Un lavoro per i giovani con fragilità educativa

La cooperativa Progetto 92 lancia il marchio "Beelieve" per prodotti creati in falegnameria e in vivaio da giovani con storie difficili. Verranno venduti al Muse social store

Giovani dai 15 ai 30 anni, con fragilità, che non studiano e non lavorano e alle spalle hanno storie personali difficili. In inglese vengono chiamati "Neet".

Da oltre 20 anni la Cooperativa Progetto 92 li sostiene in Trentino con percorsi di inserimento lavorativo. A Maso Pez, a Ravina, nella falegnameria e nel vivaio della Cooperativa ogni anno lavorano una sessantina di ragazzi.

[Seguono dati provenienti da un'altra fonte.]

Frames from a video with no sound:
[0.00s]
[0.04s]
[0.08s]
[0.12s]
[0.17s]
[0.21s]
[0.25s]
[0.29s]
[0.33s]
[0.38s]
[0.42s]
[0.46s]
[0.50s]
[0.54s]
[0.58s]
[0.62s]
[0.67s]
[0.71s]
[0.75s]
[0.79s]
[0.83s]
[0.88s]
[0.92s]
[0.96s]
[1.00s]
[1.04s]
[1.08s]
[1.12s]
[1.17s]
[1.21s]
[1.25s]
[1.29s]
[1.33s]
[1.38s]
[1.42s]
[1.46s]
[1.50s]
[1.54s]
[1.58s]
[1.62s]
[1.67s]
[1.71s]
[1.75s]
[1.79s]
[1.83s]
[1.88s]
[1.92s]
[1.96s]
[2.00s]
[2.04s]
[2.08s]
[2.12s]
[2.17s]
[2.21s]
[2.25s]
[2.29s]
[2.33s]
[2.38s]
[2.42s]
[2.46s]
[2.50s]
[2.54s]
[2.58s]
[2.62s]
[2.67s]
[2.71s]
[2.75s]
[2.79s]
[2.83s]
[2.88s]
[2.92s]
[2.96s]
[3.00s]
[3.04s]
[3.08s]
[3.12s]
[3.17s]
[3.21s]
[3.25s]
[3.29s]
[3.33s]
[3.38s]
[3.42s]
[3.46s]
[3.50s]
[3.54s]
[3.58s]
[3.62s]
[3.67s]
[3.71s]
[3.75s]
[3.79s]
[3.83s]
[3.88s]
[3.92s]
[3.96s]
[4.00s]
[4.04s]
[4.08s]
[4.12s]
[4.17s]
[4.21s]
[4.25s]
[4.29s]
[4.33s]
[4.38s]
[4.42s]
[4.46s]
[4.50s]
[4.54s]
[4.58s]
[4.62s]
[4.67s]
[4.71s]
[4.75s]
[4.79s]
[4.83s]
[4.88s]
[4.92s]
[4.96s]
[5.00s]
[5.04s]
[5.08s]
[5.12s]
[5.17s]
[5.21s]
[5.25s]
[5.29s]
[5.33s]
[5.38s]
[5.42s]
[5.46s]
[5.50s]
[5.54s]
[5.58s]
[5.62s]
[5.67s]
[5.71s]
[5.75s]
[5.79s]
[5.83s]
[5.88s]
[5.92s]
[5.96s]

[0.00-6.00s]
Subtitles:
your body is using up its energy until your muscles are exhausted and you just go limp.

"Non sono mai stati guardati per le loro potenzialità", spiega Silvano Pellegrini, di Progetto 92. "Qui possono trovare una possibilità. Lo scopo non è che diventino falegnami, ma che imparino a trovare fiducia in sé per lanciarsi nelle dinamiche del mondo del lavoro".

I prodotti realizzati saranno ora venduti al Muse Social store di via Calepina a Trento. Il marchio, un gioco di parole in inglese: si chiama "Beelieve", ovvero credere nelle proprie capacità. Ma la scritta richiama anche le api, perché tra le realizzazioni ci sono anche arnie e case per insetti ideate con proprio insieme al Muse, all'insegna della tutela della biodiversità. Perché, spiega il direttore Michele Lanzingher, "il cambiamento, la rivoluzione ecologica potrà avvenire solo se socialmente desiderabile".